--- EXTRACTED MATERIAL ---

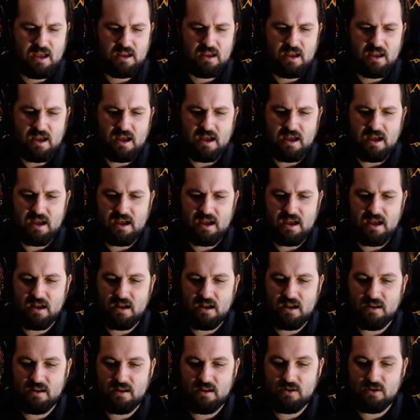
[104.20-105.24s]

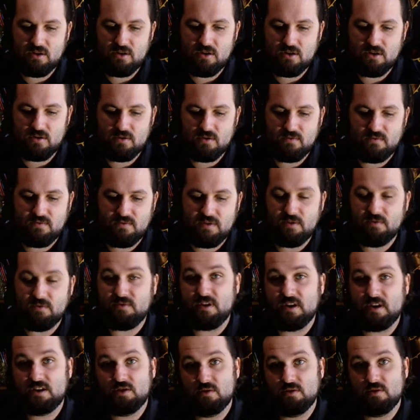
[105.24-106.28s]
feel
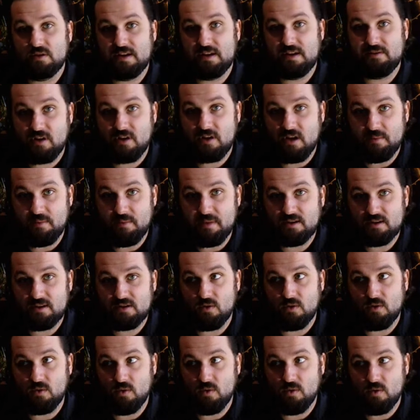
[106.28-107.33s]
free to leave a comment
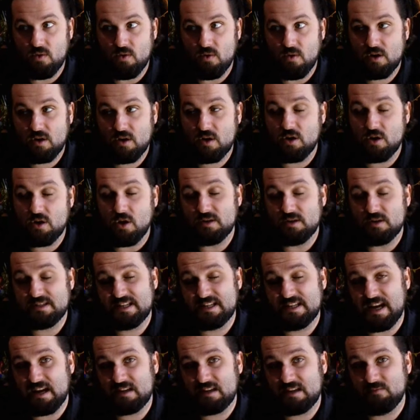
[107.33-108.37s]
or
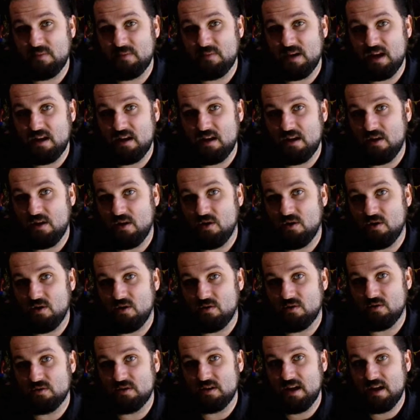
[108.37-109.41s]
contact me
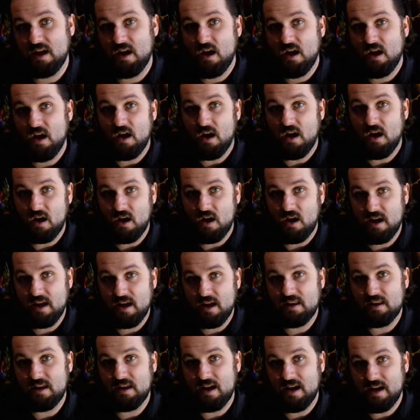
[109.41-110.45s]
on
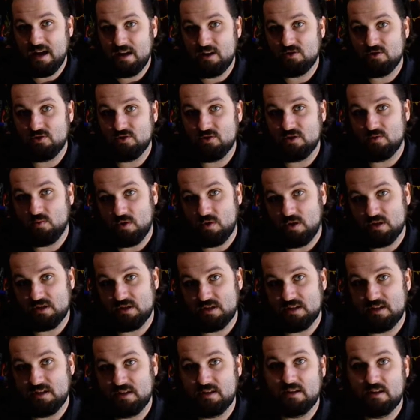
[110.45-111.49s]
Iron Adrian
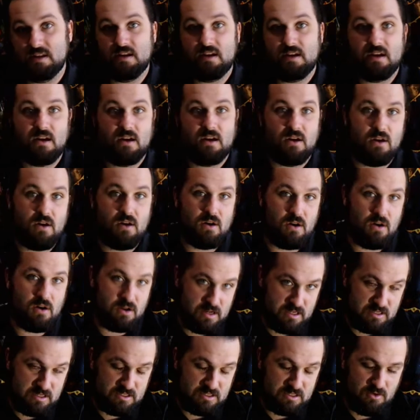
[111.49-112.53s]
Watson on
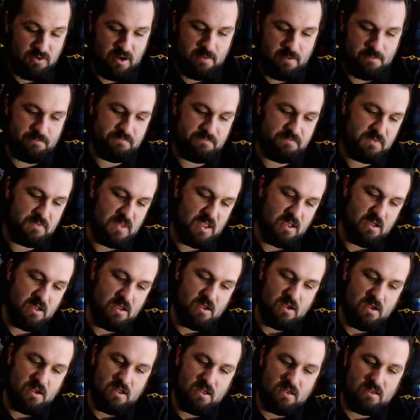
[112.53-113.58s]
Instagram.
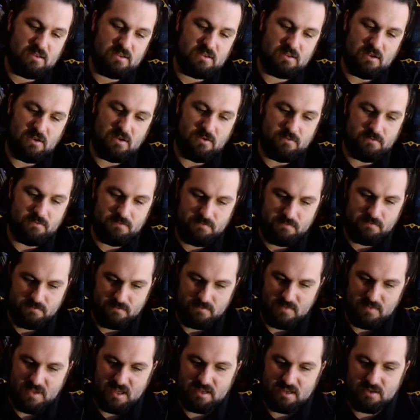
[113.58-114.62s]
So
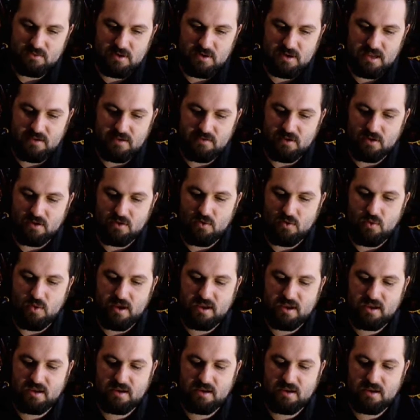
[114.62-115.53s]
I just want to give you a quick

---

EXERCISE OBJECTIVE:
Exactly the lines from the one with "[106.28-107.33s]" through the end of the records should be written out, and only those. Pictures do not belong in the copy.

FINISHED TASK:
[106.28-107.33s]
free to leave a comment
[107.33-108.37s]
or
[108.37-109.41s]
contact me
[109.41-110.45s]
on
[110.45-111.49s]
Iron Adrian
[111.49-112.53s]
Watson on
[112.53-113.58s]
Instagram.
[113.58-114.62s]
So
[114.62-115.53s]
I just want to give you a quick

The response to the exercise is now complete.